---------- Excerpted data

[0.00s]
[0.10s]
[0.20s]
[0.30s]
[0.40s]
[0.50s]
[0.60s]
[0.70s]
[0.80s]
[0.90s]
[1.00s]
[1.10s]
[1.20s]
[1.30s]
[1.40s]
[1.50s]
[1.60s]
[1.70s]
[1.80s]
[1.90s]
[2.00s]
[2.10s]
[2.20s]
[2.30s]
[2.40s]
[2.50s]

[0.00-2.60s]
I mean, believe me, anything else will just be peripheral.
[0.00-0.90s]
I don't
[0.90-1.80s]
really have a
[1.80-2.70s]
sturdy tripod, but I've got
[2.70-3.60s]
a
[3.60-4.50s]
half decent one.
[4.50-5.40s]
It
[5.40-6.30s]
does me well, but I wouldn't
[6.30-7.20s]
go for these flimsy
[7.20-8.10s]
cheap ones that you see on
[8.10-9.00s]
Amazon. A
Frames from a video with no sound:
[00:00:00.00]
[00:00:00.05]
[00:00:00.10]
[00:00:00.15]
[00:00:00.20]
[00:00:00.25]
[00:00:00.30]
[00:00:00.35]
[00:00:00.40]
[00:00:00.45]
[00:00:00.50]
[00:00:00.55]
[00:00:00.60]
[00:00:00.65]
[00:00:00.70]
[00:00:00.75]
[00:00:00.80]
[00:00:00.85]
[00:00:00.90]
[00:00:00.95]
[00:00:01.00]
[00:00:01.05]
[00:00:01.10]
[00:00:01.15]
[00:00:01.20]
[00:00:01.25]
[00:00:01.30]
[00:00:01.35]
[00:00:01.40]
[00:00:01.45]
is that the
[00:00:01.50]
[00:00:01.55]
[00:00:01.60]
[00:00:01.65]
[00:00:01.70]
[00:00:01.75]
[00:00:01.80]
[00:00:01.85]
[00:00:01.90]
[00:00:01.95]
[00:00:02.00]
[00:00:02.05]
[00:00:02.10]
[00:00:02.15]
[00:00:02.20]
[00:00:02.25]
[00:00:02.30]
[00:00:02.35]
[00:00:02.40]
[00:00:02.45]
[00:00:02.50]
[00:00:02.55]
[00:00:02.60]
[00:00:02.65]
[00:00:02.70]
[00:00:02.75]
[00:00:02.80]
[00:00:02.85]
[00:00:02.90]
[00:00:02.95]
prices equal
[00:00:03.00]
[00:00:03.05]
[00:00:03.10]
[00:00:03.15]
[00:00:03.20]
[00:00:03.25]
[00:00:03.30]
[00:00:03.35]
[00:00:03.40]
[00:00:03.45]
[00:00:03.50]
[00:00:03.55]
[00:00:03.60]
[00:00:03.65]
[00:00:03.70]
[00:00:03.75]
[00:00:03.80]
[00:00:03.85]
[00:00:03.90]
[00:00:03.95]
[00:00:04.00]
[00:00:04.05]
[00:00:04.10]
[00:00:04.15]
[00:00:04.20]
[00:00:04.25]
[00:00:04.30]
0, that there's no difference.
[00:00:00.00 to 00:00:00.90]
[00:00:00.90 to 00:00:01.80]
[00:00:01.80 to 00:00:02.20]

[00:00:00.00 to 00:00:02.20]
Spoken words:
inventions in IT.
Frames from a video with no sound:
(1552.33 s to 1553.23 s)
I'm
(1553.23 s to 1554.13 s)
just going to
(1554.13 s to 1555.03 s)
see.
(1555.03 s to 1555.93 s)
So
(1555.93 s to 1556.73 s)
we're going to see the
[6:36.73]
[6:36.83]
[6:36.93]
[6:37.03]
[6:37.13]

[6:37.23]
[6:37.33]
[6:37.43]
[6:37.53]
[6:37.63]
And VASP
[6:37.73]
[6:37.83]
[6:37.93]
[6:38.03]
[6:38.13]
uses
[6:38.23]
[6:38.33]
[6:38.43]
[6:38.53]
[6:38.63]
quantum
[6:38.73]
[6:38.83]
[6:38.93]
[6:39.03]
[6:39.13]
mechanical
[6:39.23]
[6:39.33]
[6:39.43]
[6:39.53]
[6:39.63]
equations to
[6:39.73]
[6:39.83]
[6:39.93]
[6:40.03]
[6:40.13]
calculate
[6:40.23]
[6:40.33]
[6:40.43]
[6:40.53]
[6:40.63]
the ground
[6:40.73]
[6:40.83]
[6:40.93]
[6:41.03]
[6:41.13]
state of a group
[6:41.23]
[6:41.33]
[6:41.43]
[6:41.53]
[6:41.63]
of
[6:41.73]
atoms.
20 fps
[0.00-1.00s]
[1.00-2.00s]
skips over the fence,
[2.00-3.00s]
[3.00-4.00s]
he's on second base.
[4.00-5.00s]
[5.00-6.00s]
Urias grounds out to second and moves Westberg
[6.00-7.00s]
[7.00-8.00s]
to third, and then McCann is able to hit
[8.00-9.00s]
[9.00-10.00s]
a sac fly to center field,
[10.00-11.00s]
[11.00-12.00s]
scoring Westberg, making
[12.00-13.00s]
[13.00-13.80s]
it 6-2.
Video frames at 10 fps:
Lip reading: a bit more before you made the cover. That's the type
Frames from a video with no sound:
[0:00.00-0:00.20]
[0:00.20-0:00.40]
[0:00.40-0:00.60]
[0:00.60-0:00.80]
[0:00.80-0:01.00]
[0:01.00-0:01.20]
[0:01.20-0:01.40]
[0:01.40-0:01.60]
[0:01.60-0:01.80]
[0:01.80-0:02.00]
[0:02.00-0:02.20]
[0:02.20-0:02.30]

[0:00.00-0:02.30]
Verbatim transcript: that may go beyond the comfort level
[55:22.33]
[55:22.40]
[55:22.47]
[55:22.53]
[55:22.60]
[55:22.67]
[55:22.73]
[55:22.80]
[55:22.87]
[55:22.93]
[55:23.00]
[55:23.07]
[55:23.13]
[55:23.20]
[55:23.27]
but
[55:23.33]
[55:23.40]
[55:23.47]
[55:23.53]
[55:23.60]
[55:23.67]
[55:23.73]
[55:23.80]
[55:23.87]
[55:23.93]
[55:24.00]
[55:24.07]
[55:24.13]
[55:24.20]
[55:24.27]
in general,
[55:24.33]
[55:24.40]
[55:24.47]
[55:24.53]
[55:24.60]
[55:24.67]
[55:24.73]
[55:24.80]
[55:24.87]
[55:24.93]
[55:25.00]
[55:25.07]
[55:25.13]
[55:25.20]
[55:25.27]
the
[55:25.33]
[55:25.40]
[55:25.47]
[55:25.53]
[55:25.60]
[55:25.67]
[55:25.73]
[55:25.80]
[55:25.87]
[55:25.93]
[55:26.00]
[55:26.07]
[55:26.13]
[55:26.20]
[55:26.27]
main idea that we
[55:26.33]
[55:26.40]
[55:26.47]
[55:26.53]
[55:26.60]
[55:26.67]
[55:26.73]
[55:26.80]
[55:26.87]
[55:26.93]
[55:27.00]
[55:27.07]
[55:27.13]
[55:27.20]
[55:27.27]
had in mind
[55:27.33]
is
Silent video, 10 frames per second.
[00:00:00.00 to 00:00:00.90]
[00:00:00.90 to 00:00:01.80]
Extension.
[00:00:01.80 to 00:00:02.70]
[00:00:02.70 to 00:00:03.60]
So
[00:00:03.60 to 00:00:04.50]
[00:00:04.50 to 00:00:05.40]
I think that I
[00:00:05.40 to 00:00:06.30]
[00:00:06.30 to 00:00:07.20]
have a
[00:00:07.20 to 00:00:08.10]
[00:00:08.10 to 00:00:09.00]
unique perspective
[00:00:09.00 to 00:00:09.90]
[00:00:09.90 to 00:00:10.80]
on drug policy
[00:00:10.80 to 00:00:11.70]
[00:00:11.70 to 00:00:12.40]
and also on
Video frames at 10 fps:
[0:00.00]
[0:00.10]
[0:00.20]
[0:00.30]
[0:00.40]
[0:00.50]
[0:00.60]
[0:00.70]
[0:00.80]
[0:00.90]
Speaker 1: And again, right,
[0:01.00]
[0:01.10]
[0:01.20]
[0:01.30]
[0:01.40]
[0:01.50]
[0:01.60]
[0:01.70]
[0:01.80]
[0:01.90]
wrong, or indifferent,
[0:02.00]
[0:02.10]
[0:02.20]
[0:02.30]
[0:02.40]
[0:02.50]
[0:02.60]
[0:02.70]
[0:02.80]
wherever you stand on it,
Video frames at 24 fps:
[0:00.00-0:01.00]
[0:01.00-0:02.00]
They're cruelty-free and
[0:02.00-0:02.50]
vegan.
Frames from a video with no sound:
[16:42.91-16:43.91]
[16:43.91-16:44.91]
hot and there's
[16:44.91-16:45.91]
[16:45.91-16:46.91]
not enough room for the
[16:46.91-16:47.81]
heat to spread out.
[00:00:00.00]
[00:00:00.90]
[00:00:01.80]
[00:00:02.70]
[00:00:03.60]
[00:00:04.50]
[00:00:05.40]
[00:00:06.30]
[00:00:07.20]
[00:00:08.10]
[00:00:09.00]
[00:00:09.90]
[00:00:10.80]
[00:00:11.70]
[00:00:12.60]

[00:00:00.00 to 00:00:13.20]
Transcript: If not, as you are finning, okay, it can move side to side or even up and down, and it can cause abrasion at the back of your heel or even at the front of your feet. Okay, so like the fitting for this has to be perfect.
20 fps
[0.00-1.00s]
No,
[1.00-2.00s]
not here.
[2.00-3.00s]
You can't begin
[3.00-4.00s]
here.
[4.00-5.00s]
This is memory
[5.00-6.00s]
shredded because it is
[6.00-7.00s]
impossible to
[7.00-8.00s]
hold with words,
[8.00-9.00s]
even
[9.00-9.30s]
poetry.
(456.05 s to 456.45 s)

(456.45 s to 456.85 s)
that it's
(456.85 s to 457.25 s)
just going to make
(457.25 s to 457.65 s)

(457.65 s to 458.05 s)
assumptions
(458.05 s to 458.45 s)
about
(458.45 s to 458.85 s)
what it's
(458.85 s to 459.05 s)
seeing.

--------------------

Directions: Above is a listing; print exactly its lines from the one with "[00:00:00.20]" through the one with "[00:00:01.70]", and no other lines.

Exercise output:
[00:00:00.20]
[00:00:00.25]
[00:00:00.30]
[00:00:00.35]
[00:00:00.40]
[00:00:00.45]
[00:00:00.50]
[00:00:00.55]
[00:00:00.60]
[00:00:00.65]
[00:00:00.70]
[00:00:00.75]
[00:00:00.80]
[00:00:00.85]
[00:00:00.90]
[00:00:00.95]
[00:00:01.00]
[00:00:01.05]
[00:00:01.10]
[00:00:01.15]
[00:00:01.20]
[00:00:01.25]
[00:00:01.30]
[00:00:01.35]
[00:00:01.40]
[00:00:01.45]
is that the
[00:00:01.50]
[00:00:01.55]
[00:00:01.60]
[00:00:01.65]
[00:00:01.70]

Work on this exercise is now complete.